After reviewing 2,000 complaints it received last year and questioning the 11 big companies that provide health plans in the state, the Department of Financial Services (DFS) found that many patients were hit with out-of-network bills from specialists because insurers didn't clarify which doctors would be involved in their care or how much that care would cost, reported the New York Daily News.
The problem is that many doctors--orthopedic surgeons, plastic surgeons, neurosurgeons, anesthesiologists and radiologists, in particular--don't participate in some health plans and, therefore, set their own rates. Although insurers still pay these non-participating doctors, it's usually much less than in-network doctors. The remaining cost is billed to patients, who often are unaware of the additional charge, according to the Albany Times Union.
In some cases, patients were charged $233,188 for orthopedic surgery, $282,500 for neurosurgery and $200,000 for plastic surgery. These three specialties accounted for 50 percent of the surprise bills that patients complained about to DFS.

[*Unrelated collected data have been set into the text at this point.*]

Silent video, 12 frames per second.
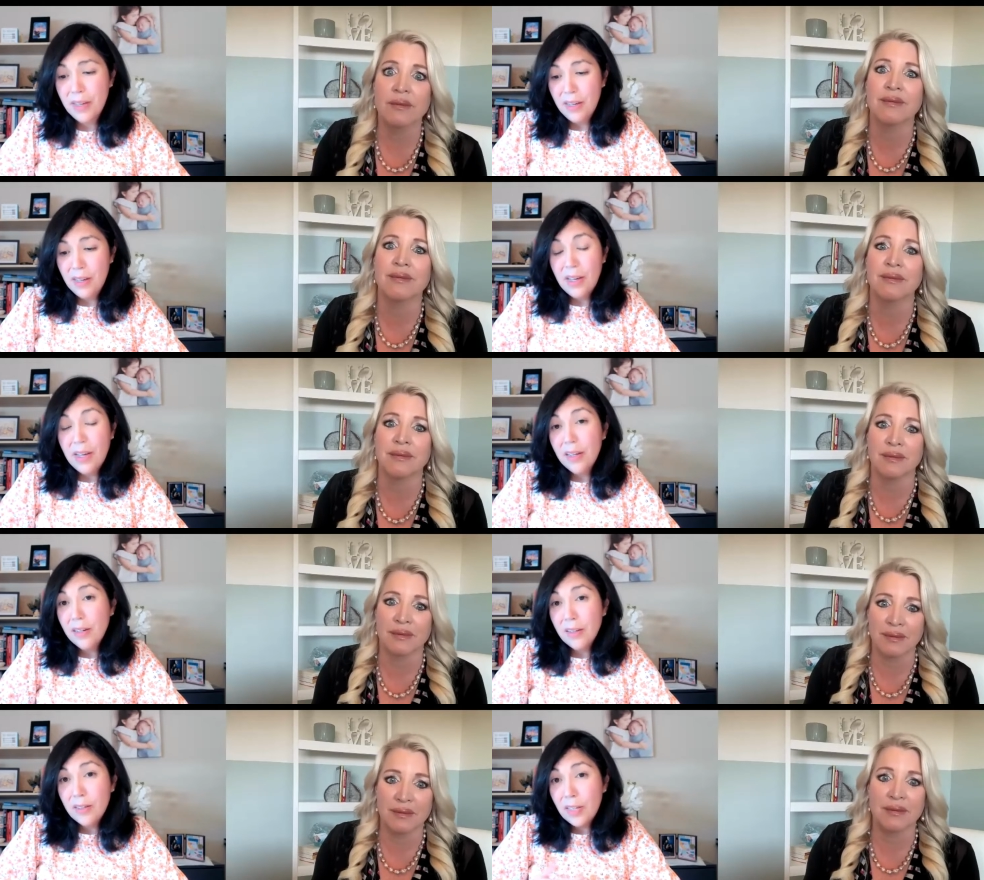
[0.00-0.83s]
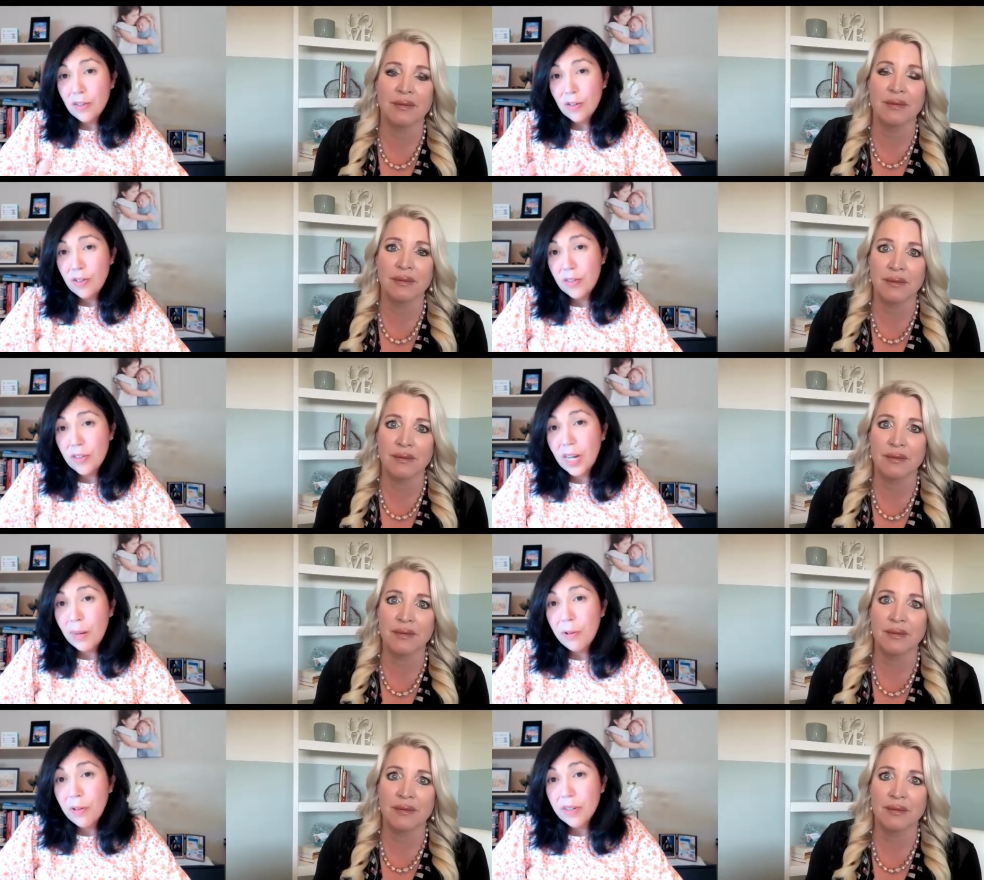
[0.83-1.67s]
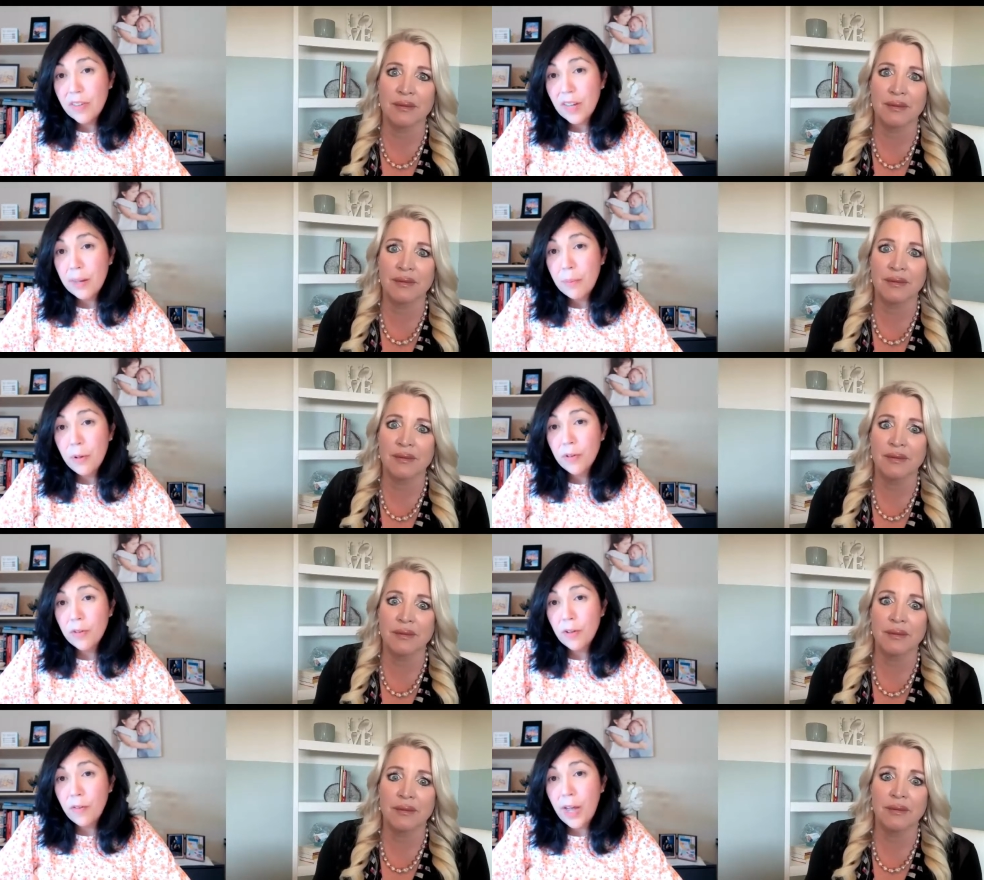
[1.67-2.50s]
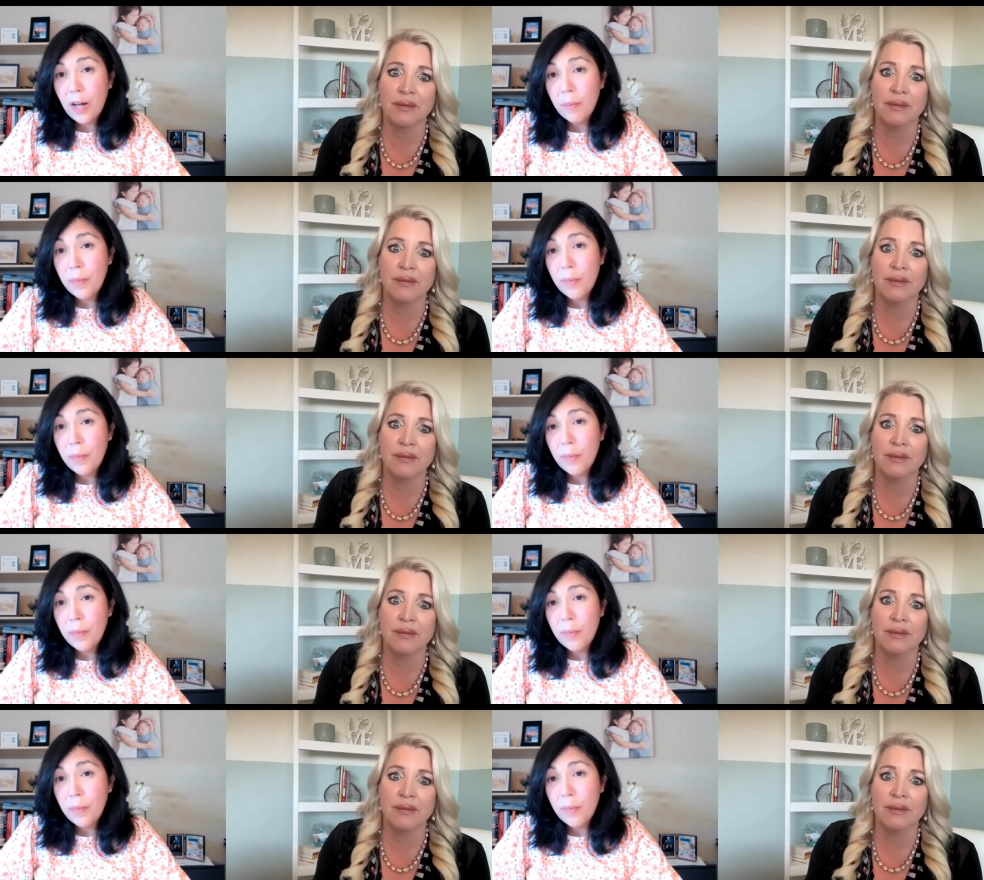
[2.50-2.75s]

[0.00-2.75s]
Speaker 1: Mm-hmm. And these are just a couple examples of how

DFS Superintendent Benjamin Lawsky specifically called out health insurers in the New York Daily News article, quoting one company's complicated explanation of how it met state disclosure requirements. "'Reimbursement is based on a percentile of national prevailing charge data compiled for a specific procedure and adjusted for geographic differences,'" the report stated. "Unfortunately, language such as this does not provide consumers with meaningful information," DFS wrote in response.

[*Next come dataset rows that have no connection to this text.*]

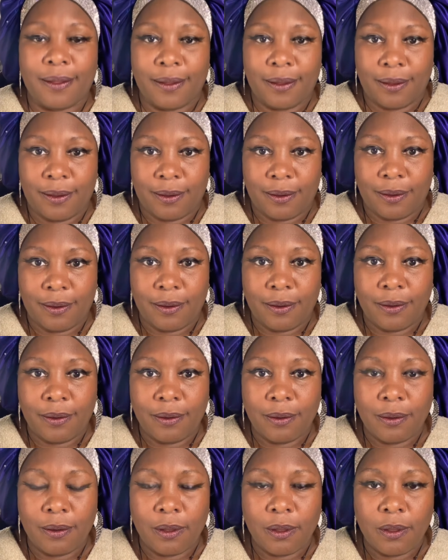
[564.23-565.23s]

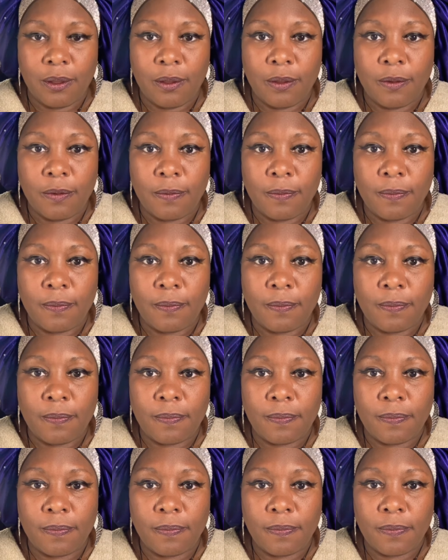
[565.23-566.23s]

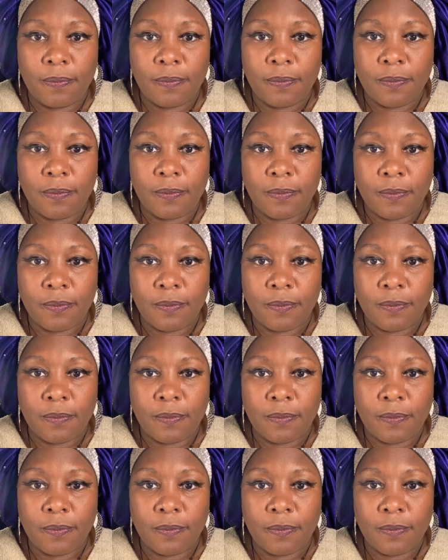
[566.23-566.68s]
(no one is talking)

As a result of his investigation, Lawsky now is calling for legislation that would require insurers to provide more notification about out-of-network doctors, establish network adequacy requirements and implement a simplified claim submission process, according to Crain's New York Business.
Insurers responded favorably to the report. "These egregious practices contribute to the rising cost of health insurance for New Yorkers," New York Health Plan Association President Paul Macielak said, adding that the group will work with Lawsky to enact policies to protect against excessive out-of-network billing without triggering premium increases, reported Crain's.
Aetna, which is involved in two separate lawsuits against New Jersey doctors and California surgery centers, responded to the DFS report, according to Crain's. "We applaud the governor and the DFS for their focus on this very serious issue, and we look forward to working with others toward a viable solution for New York's health care consumers," Steve Logan, Aetna's president of the New York market, said.